What’s new: Researchers at Kyoto University developed a series of neural networks that enable a robot engaged in spoken conversation to chortle along with its human interlocutor.
How it works: The authors built a system of three models that, depending on a user’s spoken input, emitted either a hearty hoot, a conversational chuckle, or no laugh at all. They trained all three models on recordings of speed-dating dialogs between humans and Erica, an android teleoperated by an actress, which they deemed to be rich in social laughter.
- The first model detected a conversant’s laughter. Given an utterance represented as a sequence of mel filter bank coefficients (features that describe the frequencies that make up a short audio segment), a recurrent neural network featuring BiGRUs learned to determine whether the utterance ended in a laugh.
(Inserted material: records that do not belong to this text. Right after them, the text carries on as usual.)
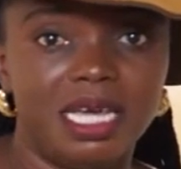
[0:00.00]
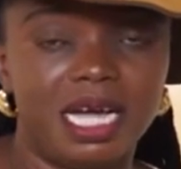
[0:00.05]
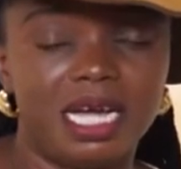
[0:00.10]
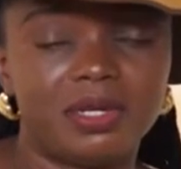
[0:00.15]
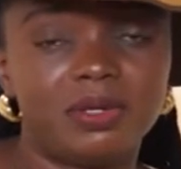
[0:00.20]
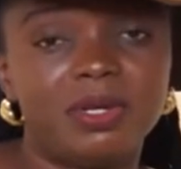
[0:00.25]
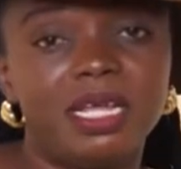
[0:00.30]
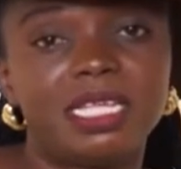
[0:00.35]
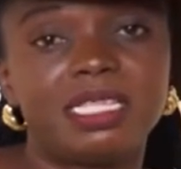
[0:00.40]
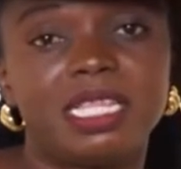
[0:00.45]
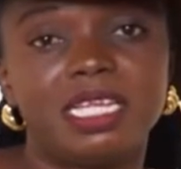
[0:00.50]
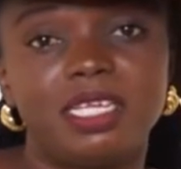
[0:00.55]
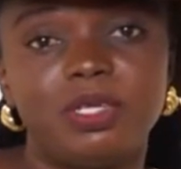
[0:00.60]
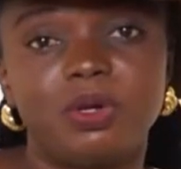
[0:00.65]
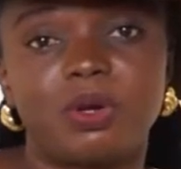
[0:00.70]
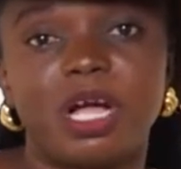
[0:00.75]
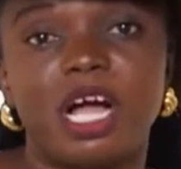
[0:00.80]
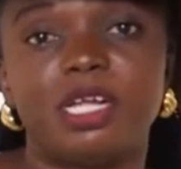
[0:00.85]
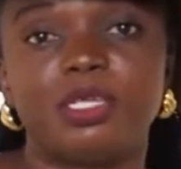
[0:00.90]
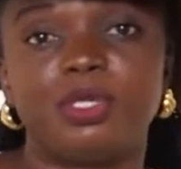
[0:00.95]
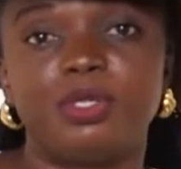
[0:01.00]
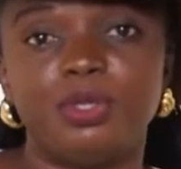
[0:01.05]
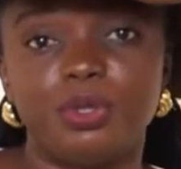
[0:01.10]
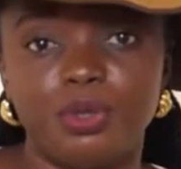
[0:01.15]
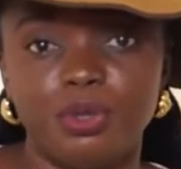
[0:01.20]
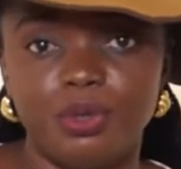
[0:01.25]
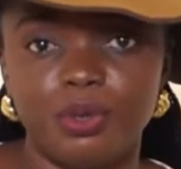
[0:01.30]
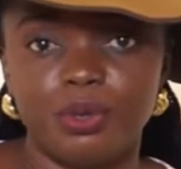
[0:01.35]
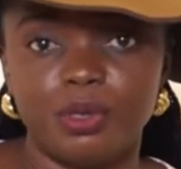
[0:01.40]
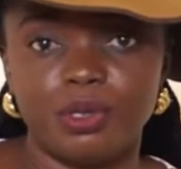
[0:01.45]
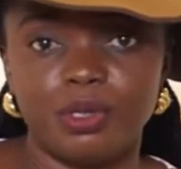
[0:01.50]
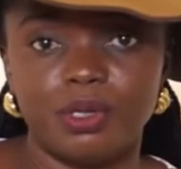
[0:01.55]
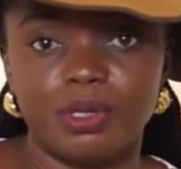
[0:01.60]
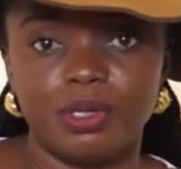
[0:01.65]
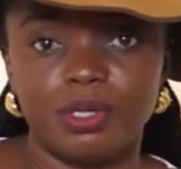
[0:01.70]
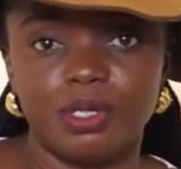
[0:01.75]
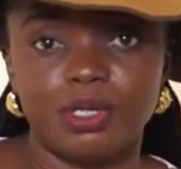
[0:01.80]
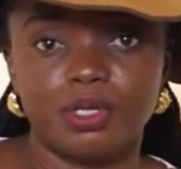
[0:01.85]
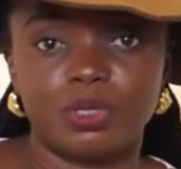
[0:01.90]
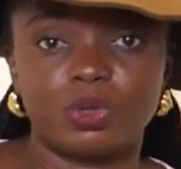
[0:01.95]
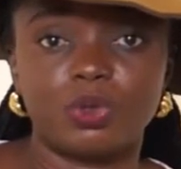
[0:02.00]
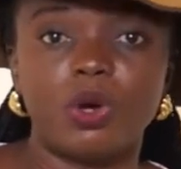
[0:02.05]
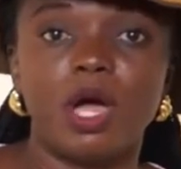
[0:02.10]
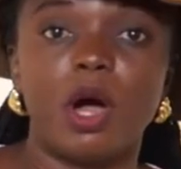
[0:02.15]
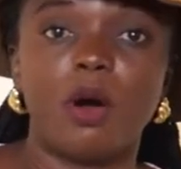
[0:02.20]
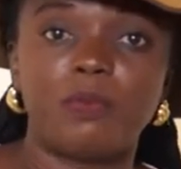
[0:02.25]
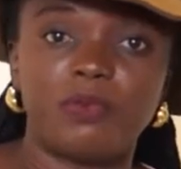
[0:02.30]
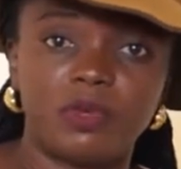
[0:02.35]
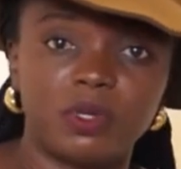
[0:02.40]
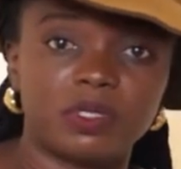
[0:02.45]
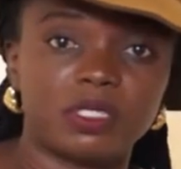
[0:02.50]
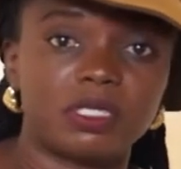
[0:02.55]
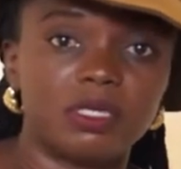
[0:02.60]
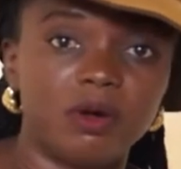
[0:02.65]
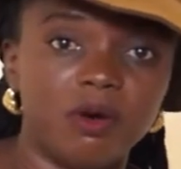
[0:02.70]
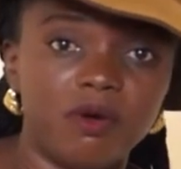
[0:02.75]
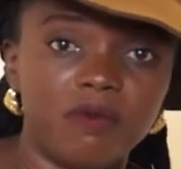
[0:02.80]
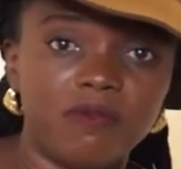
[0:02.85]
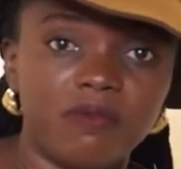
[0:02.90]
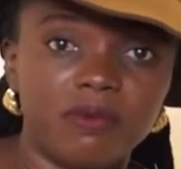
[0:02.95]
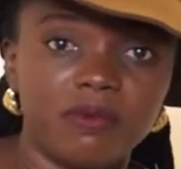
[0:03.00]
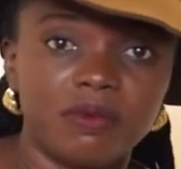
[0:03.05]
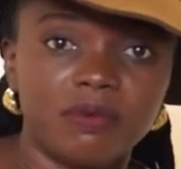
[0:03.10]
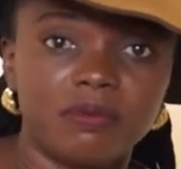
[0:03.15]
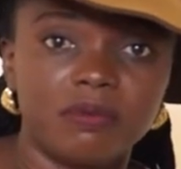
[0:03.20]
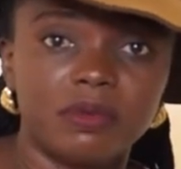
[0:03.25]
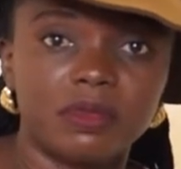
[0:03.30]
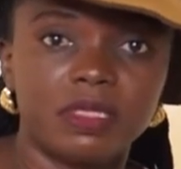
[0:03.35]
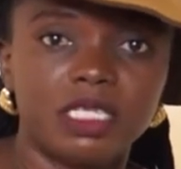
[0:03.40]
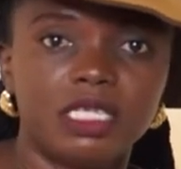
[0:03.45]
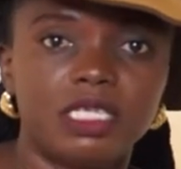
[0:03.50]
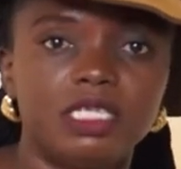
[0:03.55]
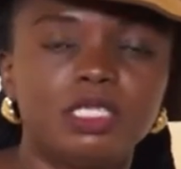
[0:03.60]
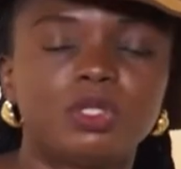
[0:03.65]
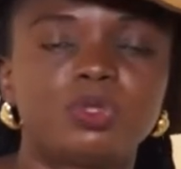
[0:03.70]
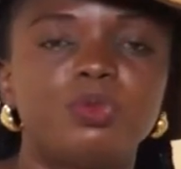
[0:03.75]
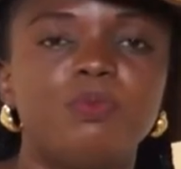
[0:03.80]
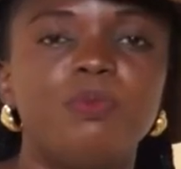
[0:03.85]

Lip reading: Another thing you can do to help yourself is to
- The second model decided when the conversant’s outburst called for a sympathetic cackle. If the utterance didn’t end in a laugh, the system didn’t generate a laughing response. If it did, the authors fed the mean and variance of the mel filter bank features, plus features that described the utterance’s lowest frequency and volume, into a logistic regression model, which learned whether or not to join in.
- The third model chose the type of laugh to use. The authors fed the same features into another logistic regression model. It learned whether to play a recording of giggles or guffaws.
Results: The authors’ system and two baselines responded to brief monologues that included laughter, while more than 30 crowdsourced workers judged naturalness and human-likeness on a scale of 1 to 7. The authors’ system achieved an average 4.01 for naturalness and 4.36 for human-likeness. One baseline, which never laughed, scored an average 3.89 for naturalness and 3.99 for human-likeness. The other, which always reacted to laughter in the monologue with a social laugh, scored an average of 3.83 for naturalness and 4.16 for human-likeness.
Behind the news: About the training corpus: The authors recorded speed-dating dialogs with Erica as part of a larger effort to elicit human-machine conversations that delved more deeply into human issues than typical text dialogs with chatbots. Built by researchers at Kyoto and Osaka Universities and Kyoto’s Advanced Telecommunications Research Institute, the feminine-styled automaton has rapped, anchored TV news, and been cast to play the lead role in a science-fiction film scheduled for release in 2025.
Why it matters: Automating laughter is no joke! Mastering when and how to laugh would be valuable in many systems that aim to integrate seamlessly with human conversation. Titters, snickers, and howls play a key role in bonding, agreement, affection, and other crucial human interactions. Laughter’s role varies in different communities, yet it can cross cultures and bring people together.
We’re thinking: We’re glad the robots are laughing with us, not at us!